**Data provided**
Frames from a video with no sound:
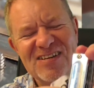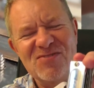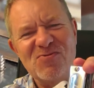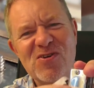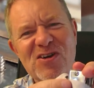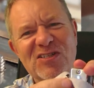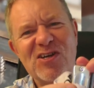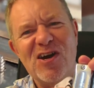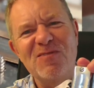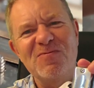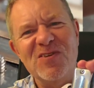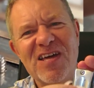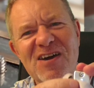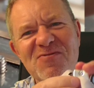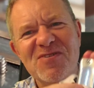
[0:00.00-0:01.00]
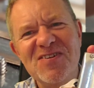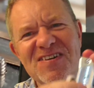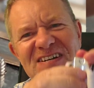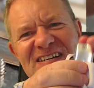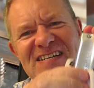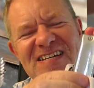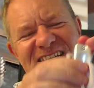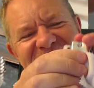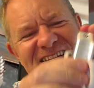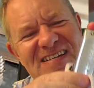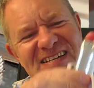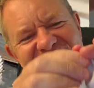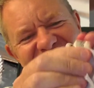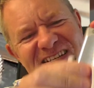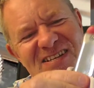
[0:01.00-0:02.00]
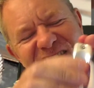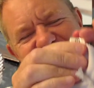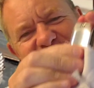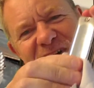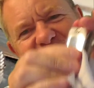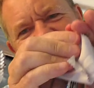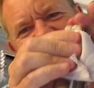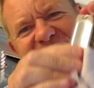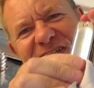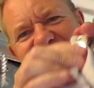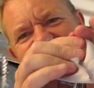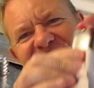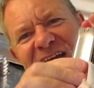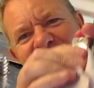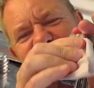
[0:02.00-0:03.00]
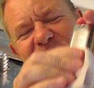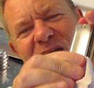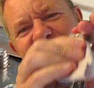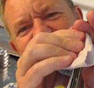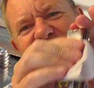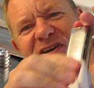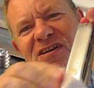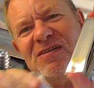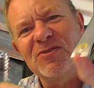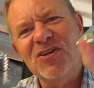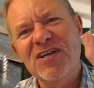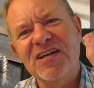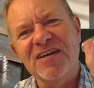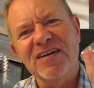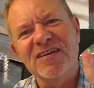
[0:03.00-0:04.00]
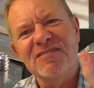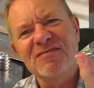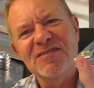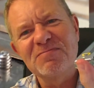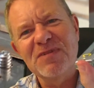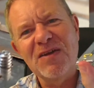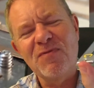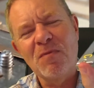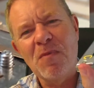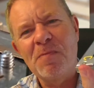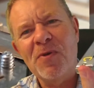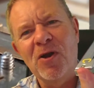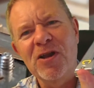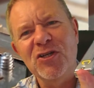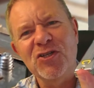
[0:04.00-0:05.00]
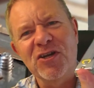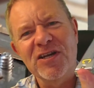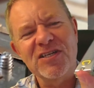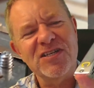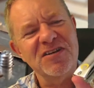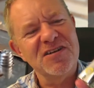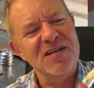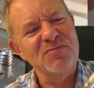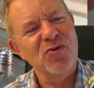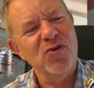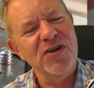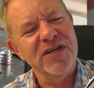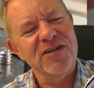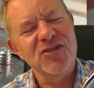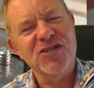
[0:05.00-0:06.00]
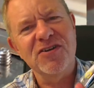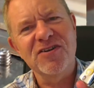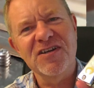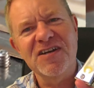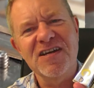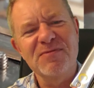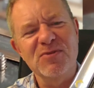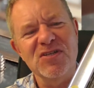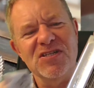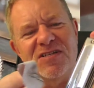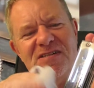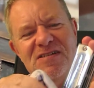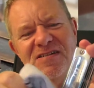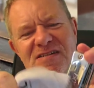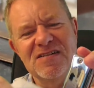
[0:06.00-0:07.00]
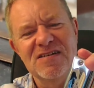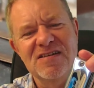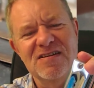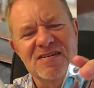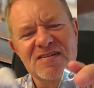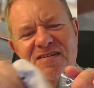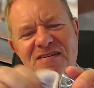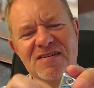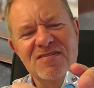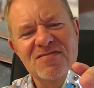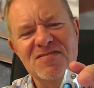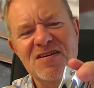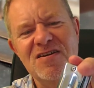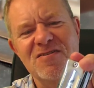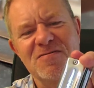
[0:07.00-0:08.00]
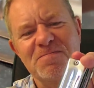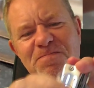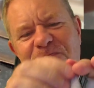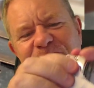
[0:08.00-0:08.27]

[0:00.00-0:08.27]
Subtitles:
Worked hard for that one. So you might want to do the same thing with your harmonica. Give them a polish on a Sunday morning and show your neighbours. I don't know.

**Task to carry out**
Apart from the pictures, repeat the data above exactly.

**Output of the task**
Frames from a video with no sound:
[0:00.00-0:01.00]
[0:01.00-0:02.00]
[0:02.00-0:03.00]
[0:03.00-0:04.00]
[0:04.00-0:05.00]
[0:05.00-0:06.00]
[0:06.00-0:07.00]
[0:07.00-0:08.00]
[0:08.00-0:08.27]

[0:00.00-0:08.27]
Subtitles:
Worked hard for that one. So you might want to do the same thing with your harmonica. Give them a polish on a Sunday morning and show your neighbours. I don't know.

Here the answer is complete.